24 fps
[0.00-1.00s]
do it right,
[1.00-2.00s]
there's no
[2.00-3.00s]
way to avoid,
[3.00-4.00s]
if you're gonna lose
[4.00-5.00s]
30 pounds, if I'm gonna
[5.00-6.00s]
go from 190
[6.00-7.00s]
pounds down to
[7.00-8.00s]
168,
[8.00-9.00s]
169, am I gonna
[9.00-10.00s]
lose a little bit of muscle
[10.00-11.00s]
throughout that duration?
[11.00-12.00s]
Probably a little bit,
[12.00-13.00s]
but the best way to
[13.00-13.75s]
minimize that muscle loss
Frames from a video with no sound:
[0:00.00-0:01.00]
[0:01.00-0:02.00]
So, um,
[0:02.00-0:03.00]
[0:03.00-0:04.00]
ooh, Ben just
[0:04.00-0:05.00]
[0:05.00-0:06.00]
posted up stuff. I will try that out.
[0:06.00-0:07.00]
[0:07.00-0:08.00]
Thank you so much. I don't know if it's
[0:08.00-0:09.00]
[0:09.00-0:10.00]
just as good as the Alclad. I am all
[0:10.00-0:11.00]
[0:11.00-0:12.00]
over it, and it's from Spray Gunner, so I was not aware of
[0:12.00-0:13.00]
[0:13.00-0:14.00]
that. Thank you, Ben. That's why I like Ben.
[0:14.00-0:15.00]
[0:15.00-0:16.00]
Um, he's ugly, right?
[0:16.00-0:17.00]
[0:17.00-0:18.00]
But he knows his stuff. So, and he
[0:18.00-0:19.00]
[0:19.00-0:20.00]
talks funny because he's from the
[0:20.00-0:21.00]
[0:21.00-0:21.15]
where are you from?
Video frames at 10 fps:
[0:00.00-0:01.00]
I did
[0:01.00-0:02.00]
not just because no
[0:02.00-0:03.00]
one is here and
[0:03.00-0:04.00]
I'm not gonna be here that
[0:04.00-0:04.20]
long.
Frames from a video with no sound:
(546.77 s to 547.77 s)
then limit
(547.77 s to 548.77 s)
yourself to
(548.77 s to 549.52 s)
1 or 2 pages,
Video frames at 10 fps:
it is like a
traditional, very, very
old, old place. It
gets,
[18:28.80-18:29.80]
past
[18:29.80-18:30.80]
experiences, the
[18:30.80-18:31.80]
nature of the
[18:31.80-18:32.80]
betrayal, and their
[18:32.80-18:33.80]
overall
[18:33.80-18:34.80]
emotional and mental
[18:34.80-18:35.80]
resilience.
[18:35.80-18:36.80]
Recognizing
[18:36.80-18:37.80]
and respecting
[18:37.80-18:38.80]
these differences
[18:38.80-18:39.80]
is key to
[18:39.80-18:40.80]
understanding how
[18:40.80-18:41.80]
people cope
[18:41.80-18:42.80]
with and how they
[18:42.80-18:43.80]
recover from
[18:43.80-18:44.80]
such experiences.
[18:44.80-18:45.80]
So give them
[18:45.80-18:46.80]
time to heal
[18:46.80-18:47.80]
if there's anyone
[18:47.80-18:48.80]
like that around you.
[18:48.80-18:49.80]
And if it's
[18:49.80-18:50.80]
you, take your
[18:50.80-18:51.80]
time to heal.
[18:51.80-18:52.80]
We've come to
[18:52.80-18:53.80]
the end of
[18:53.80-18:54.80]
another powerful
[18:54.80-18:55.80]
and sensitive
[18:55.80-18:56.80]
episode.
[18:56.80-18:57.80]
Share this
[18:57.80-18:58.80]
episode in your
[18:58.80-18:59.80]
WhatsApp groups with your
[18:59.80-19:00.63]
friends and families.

--*--

▶ **Problem requirements**
Copy every entry exactly. Leave nothing out.

▶ **Solution below**
24 fps
[0.00-1.00s]
do it right,
[1.00-2.00s]
there's no
[2.00-3.00s]
way to avoid,
[3.00-4.00s]
if you're gonna lose
[4.00-5.00s]
30 pounds, if I'm gonna
[5.00-6.00s]
go from 190
[6.00-7.00s]
pounds down to
[7.00-8.00s]
168,
[8.00-9.00s]
169, am I gonna
[9.00-10.00s]
lose a little bit of muscle
[10.00-11.00s]
throughout that duration?
[11.00-12.00s]
Probably a little bit,
[12.00-13.00s]
but the best way to
[13.00-13.75s]
minimize that muscle loss
Frames from a video with no sound:
[0:00.00-0:01.00]
[0:01.00-0:02.00]
So, um,
[0:02.00-0:03.00]
[0:03.00-0:04.00]
ooh, Ben just
[0:04.00-0:05.00]
[0:05.00-0:06.00]
posted up stuff. I will try that out.
[0:06.00-0:07.00]
[0:07.00-0:08.00]
Thank you so much. I don't know if it's
[0:08.00-0:09.00]
[0:09.00-0:10.00]
just as good as the Alclad. I am all
[0:10.00-0:11.00]
[0:11.00-0:12.00]
over it, and it's from Spray Gunner, so I was not aware of
[0:12.00-0:13.00]
[0:13.00-0:14.00]
that. Thank you, Ben. That's why I like Ben.
[0:14.00-0:15.00]
[0:15.00-0:16.00]
Um, he's ugly, right?
[0:16.00-0:17.00]
[0:17.00-0:18.00]
But he knows his stuff. So, and he
[0:18.00-0:19.00]
[0:19.00-0:20.00]
talks funny because he's from the
[0:20.00-0:21.00]
[0:21.00-0:21.15]
where are you from?
Video frames at 10 fps:
[0:00.00-0:01.00]
I did
[0:01.00-0:02.00]
not just because no
[0:02.00-0:03.00]
one is here and
[0:03.00-0:04.00]
I'm not gonna be here that
[0:04.00-0:04.20]
long.
Frames from a video with no sound:
(546.77 s to 547.77 s)
then limit
(547.77 s to 548.77 s)
yourself to
(548.77 s to 549.52 s)
1 or 2 pages,
Video frames at 10 fps:
it is like a
traditional, very, very
old, old place. It
gets,
[18:28.80-18:29.80]
past
[18:29.80-18:30.80]
experiences, the
[18:30.80-18:31.80]
nature of the
[18:31.80-18:32.80]
betrayal, and their
[18:32.80-18:33.80]
overall
[18:33.80-18:34.80]
emotional and mental
[18:34.80-18:35.80]
resilience.
[18:35.80-18:36.80]
Recognizing
[18:36.80-18:37.80]
and respecting
[18:37.80-18:38.80]
these differences
[18:38.80-18:39.80]
is key to
[18:39.80-18:40.80]
understanding how
[18:40.80-18:41.80]
people cope
[18:41.80-18:42.80]
with and how they
[18:42.80-18:43.80]
recover from
[18:43.80-18:44.80]
such experiences.
[18:44.80-18:45.80]
So give them
[18:45.80-18:46.80]
time to heal
[18:46.80-18:47.80]
if there's anyone
[18:47.80-18:48.80]
like that around you.
[18:48.80-18:49.80]
And if it's
[18:49.80-18:50.80]
you, take your
[18:50.80-18:51.80]
time to heal.
[18:51.80-18:52.80]
We've come to
[18:52.80-18:53.80]
the end of
[18:53.80-18:54.80]
another powerful
[18:54.80-18:55.80]
and sensitive
[18:55.80-18:56.80]
episode.
[18:56.80-18:57.80]
Share this
[18:57.80-18:58.80]
episode in your
[18:58.80-18:59.80]
WhatsApp groups with your
[18:59.80-19:00.63]
friends and families.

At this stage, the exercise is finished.